DIRECTIONS >> Please repeat the lines below, exactly and only, from the one that holds "[0:01.80-0:02.00]" through the one that holds "Lip reading: suffers from meaninglessness.".

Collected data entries
______
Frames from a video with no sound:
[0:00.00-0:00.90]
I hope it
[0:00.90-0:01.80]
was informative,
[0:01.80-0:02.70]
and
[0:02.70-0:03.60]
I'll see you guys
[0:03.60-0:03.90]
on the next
______
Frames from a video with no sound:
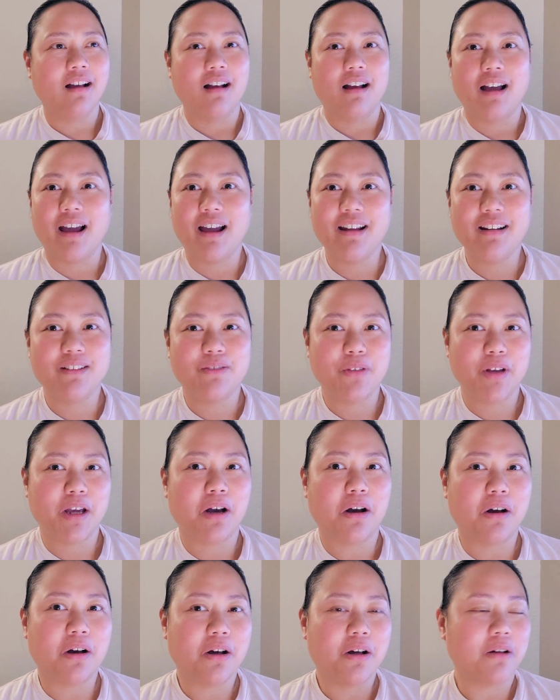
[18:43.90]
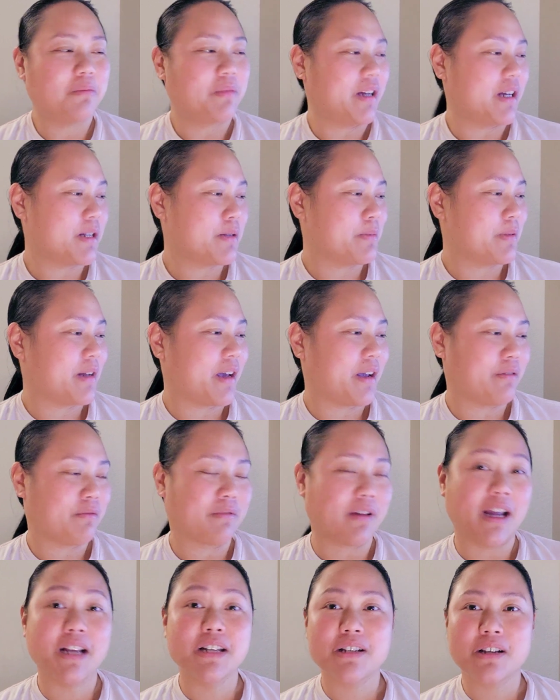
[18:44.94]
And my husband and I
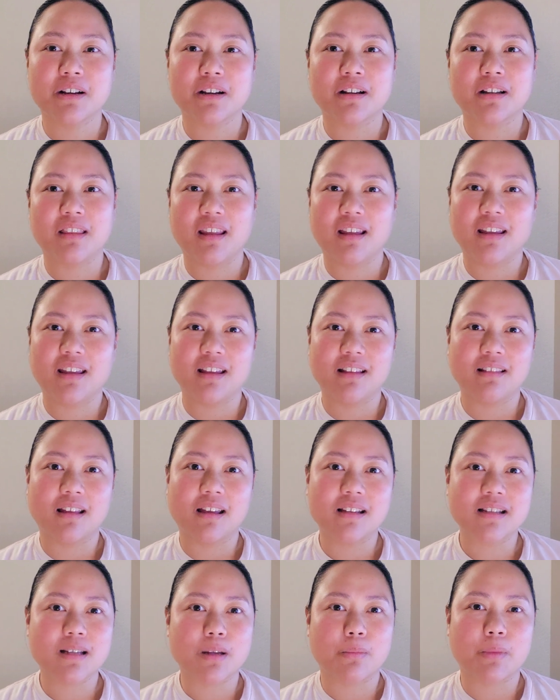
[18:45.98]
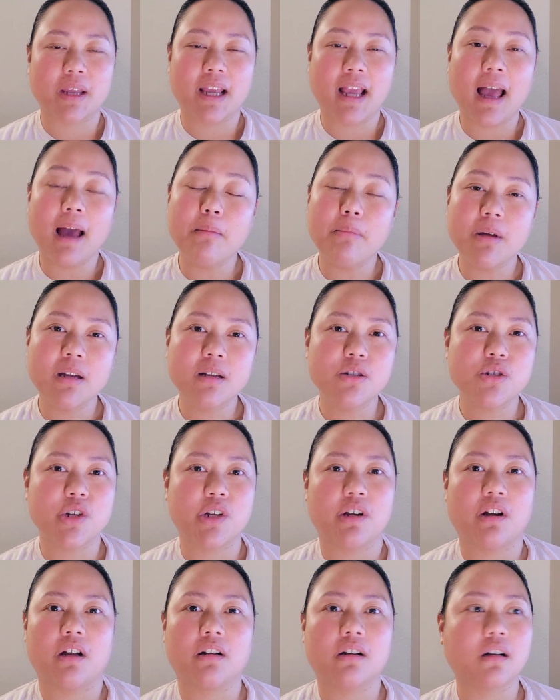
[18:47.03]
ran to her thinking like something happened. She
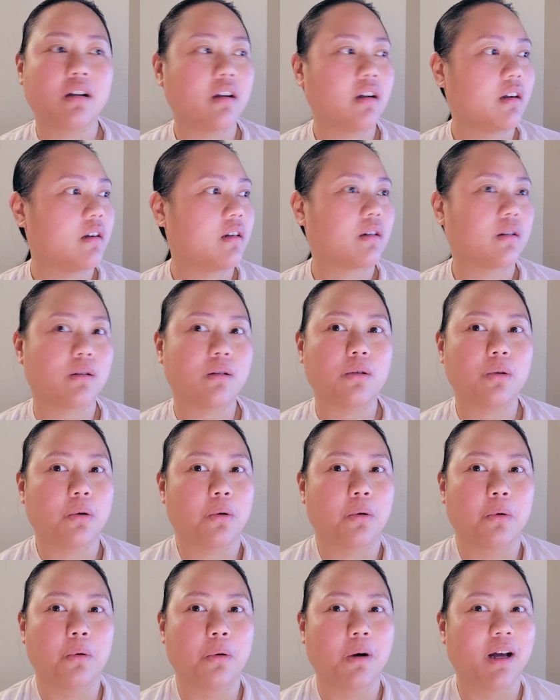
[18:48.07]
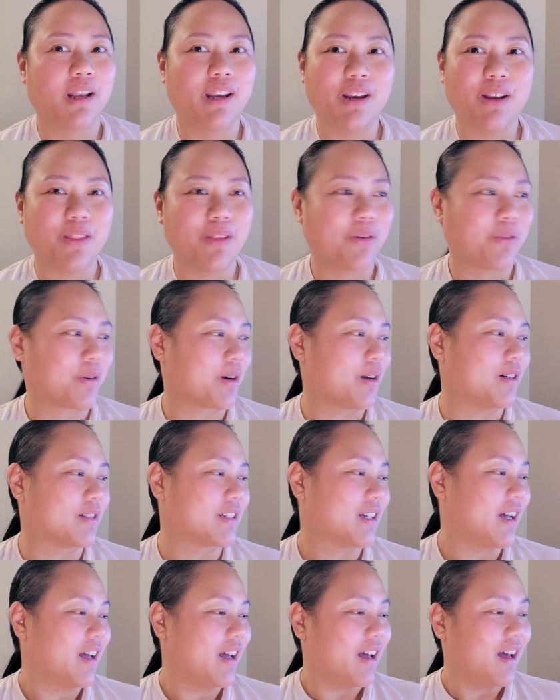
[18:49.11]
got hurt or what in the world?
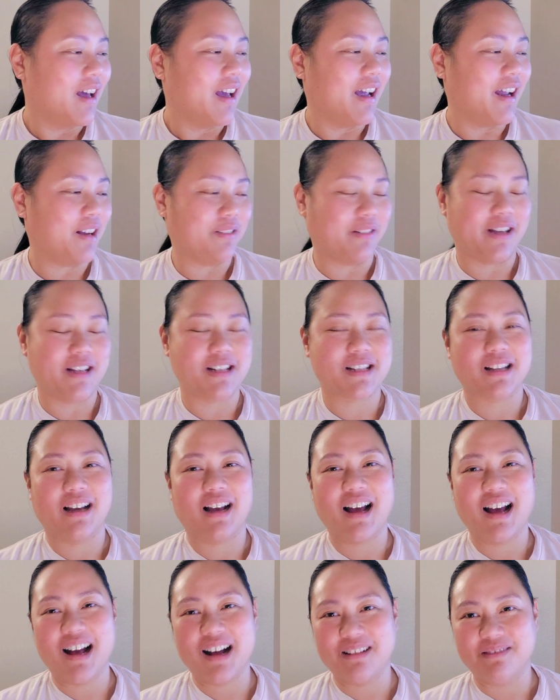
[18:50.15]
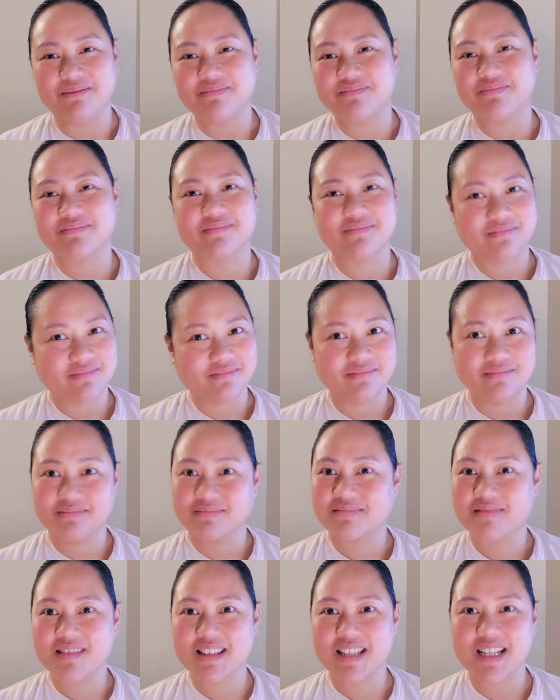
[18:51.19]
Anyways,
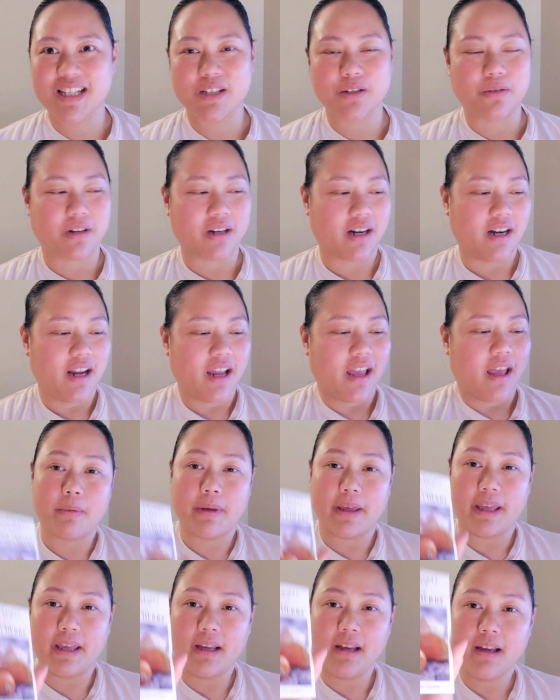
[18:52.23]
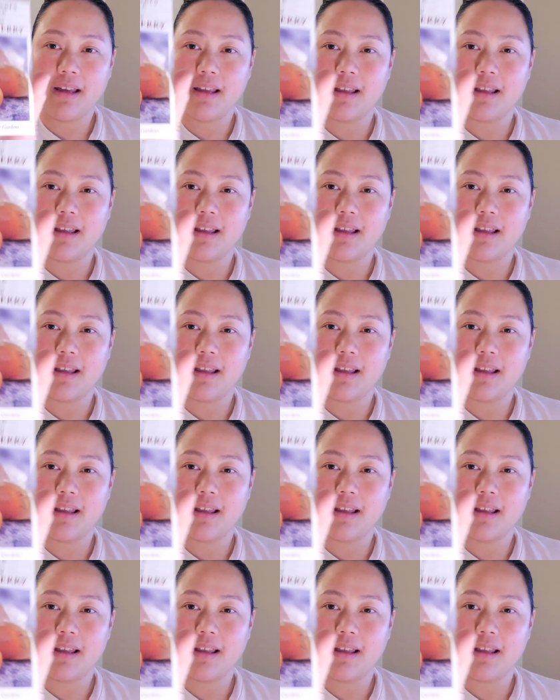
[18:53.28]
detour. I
______
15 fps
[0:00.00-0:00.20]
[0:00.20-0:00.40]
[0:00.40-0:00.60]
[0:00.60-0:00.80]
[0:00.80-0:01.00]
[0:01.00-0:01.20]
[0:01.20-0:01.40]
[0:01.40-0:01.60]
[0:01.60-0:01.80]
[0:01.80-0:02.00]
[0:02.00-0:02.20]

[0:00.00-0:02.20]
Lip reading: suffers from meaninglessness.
______
PROBLEM SOLUTION >>
[0:01.80-0:02.00]
[0:02.00-0:02.20]

[0:00.00-0:02.20]
Lip reading: suffers from meaninglessness.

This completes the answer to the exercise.